Laurence & Alex #1 / 2016

Un tatouage de communion


Laurence, 54 ans

“ Cette transformation, c’est ma vraie reconstruction ”

Laurence était très complexée par sa poitrine amputée, abîmée. A peine sortie du salon de tatouage installé à la Maison Rose, elle en parlait au passé…

“ Ce qui n’était pas beau, Alex l’a transformé en œuvre d’art. Nous avons vécu une expérience de fusion, de partage intense. Ce tableau, ce joli déshabillé sur ma poitrine, c’est notre réalisation à toutes les deux ! Toute en sensibilité, en don de soi et en talent artistique, ma tatoueuse m’a permis d’oser cette transformation. La maladie était présente dans ma lignée familiale mais je refusais de me confronter à cette réalité jusqu'à ce qu’on me découvre deux tumeurs cancéreuses, dont une très volumineuse dans le sein. C’était il y a cinq ans. Je n’ai pas pu échapper à la mastectomie.

Prendre rendez-vous chez un tatoueur ? Impensable !

Les ennuis se sont enchaînés : après l’ablation ont suivi chimio et radiothérapie mais aussi effondrement de la société que je dirigeais, rupture sentimentale, problèmes d’argent. Ensuite, la reconstruction de ma poitrine ne m’a pas satisfaite en termes d’image. Le prothèse derrière le muscle m’a fait un sein plus gros que l’autre, mou, froid, une boule aplatie, carrée. Un dermatologue m’a tatoué le mamelon. Le tatouage artistique, j’y pensais, mais cela signifiait qu’il fallait se déshabiller. C’était déjà difficile devant un médecin et carrément impossible devant Didier mon nouveau compagnon qui se montrait pourtant très bienveillant, alors comment aurais-je pu me dénuder devant un inconnu ?

Bel équilibre physique et psychique

Aujourd’hui, je peux dire que j’en ai vu des tatouages, mais le mien est le plus beau ! La séance a duré 4 heures, j’avais envie que ça déborde, que le motif de fleurs et de dentelle fasse le lien avec l’autre sein. Avant, pendant et après, Alex s’est montrée à l’écoute, adorable, très impliquée. Je me sens différente et le résultat m’a fait pleurer de bonheur. Ma vie de couple peut désormais s’assumer dans la lumière, l’accès au plaisir devient beaucoup plus facile, je suis libérée. Et le plus inespéré, c’est que la différence de grosseur entre mes deux seins a disparu, c’est incroyable ! ”

Alex, 32 ans

“ Je sais que nous resterons en lien ”

Alex est tatoueuse indépendante, son shop se situe à Sanguinet, un joli village du littoral aquitain. Sa rencontre avec Laurence l’a profondément marquée.
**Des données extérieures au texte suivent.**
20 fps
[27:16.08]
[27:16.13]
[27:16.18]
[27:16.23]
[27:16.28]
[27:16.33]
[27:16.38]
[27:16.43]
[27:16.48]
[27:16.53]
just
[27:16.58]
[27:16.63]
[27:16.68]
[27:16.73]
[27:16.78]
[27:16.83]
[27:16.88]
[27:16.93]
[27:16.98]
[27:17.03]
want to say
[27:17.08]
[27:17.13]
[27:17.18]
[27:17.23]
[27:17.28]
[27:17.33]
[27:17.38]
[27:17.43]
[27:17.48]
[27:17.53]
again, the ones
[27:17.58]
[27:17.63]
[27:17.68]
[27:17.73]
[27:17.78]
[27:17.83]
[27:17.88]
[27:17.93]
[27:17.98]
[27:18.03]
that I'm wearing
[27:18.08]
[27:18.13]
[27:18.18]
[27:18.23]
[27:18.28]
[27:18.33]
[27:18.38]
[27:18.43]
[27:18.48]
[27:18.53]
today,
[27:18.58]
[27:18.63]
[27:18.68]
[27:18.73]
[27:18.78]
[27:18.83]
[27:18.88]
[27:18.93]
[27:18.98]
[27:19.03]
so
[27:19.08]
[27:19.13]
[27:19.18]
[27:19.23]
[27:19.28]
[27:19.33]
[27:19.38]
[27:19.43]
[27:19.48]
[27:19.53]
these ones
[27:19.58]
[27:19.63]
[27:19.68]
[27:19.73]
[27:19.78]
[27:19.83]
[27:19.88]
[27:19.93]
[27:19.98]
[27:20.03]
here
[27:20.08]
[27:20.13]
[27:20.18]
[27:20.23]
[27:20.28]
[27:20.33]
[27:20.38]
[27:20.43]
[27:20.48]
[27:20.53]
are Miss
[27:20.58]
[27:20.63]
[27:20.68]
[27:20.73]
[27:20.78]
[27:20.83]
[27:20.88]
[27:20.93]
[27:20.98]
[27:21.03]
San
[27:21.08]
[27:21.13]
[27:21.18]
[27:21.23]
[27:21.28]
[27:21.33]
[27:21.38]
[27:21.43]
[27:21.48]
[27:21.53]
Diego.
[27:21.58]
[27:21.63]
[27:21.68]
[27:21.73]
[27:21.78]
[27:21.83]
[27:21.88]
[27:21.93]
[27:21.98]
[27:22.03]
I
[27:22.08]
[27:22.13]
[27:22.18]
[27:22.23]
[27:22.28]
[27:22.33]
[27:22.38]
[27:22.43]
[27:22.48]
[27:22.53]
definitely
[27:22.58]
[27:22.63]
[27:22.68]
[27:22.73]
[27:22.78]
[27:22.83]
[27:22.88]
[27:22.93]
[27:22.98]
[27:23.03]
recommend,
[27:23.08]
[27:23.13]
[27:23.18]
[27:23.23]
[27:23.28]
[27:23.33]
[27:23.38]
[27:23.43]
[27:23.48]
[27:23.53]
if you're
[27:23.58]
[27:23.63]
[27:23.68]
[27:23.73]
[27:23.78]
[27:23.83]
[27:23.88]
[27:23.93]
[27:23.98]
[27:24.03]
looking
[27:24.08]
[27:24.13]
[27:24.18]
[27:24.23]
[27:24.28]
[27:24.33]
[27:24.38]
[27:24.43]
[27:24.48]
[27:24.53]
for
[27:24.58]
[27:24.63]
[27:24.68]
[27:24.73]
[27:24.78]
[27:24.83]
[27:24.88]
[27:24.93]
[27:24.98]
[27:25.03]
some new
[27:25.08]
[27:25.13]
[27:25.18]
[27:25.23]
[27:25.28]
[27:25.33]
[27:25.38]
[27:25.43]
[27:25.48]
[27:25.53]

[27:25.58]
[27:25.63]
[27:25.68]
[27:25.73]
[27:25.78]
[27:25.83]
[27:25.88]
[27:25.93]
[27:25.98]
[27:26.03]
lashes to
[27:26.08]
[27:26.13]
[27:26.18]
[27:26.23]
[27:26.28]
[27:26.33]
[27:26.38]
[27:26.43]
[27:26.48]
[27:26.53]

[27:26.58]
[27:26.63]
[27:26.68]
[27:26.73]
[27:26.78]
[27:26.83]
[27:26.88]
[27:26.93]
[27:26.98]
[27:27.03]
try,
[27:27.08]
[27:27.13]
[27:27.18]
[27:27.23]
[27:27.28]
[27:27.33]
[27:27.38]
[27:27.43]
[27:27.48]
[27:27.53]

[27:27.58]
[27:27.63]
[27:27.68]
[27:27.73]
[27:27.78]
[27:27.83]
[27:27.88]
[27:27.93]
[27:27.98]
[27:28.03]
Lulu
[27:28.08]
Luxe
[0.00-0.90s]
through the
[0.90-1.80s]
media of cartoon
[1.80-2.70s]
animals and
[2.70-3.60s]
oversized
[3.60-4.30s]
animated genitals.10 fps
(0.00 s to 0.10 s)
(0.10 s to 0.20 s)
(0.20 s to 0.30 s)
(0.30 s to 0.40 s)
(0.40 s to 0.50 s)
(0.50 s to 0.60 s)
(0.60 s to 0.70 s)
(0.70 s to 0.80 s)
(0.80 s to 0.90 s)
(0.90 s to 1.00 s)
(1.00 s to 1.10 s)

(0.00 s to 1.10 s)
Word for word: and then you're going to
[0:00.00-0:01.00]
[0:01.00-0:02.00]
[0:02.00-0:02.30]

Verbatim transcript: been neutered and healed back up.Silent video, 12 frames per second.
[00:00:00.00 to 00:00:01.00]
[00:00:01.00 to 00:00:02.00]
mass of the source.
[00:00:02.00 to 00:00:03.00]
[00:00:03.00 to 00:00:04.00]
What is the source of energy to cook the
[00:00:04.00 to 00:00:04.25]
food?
“ L’enjeu était plus grand que pour un tatouage esthétique en studio, la responsabilité aussi. Je suis très spécialisée dans le féminin, touchée par le combat des femmes contre la maladie, pour la liberté individuelle, pour la parité. Ma mère est atteinte d’un cancer des os. Mon investissement durant la Semaine Rose Tattoo correspond totalement à un engagement personnel, professionnel, artistique, humain. Pour moi aussi, c’était une première fois et cette expérience restera gravée en moi pour la vie. Que d’émotions ! Des larmes mais aussi énormément de plaisir.

Ça fait du bien de faire du bien !

La rencontre avec Laurence a été exceptionnelle, j’ai tout de suite eu le feeling. Je me suis sentie très inspirée et dès le lendemain de notre premier entretien à la Maison Rose, je lui ai fait un dessin. Elle a découvert son tattoo seulement à la fin de la séance et sa réaction a été ma récompense ! Je sais que je vais suivre l’évolution de Laurence avec son tatouage : j’ai commencé le métier il y a 8 ans et j’exerce en boutique depuis 6 ans mais ce qui s’est passé à Bordeaux pendant la Semaine Rose Tattoo reste inoubliable. Etrangement, au cours du mois d’octobre, « le hasard » a envoyé à mon studio de Sanguinet deux autres femmes qui avaient subi un cancer du sein. Bien évidemment, j’ai aussitôt accepté leur demande !! ”


J’ai osé passer à l’acte et j’en suis fière ! J’aimerais que mon exemple encourage d’autres femmes.

 Ça fait longtemps que je n’ai pas apprécié mon corps. Là, je peux l’admirer. Enfin !


La Semaine Rose Tattoo m’a permis de ne pas me sentir seule dans cette expérience vitale.

J’admire la force de la démarche de ces femmes qui ont lutté et qui continuent à se battre en se réappropriant leur corps.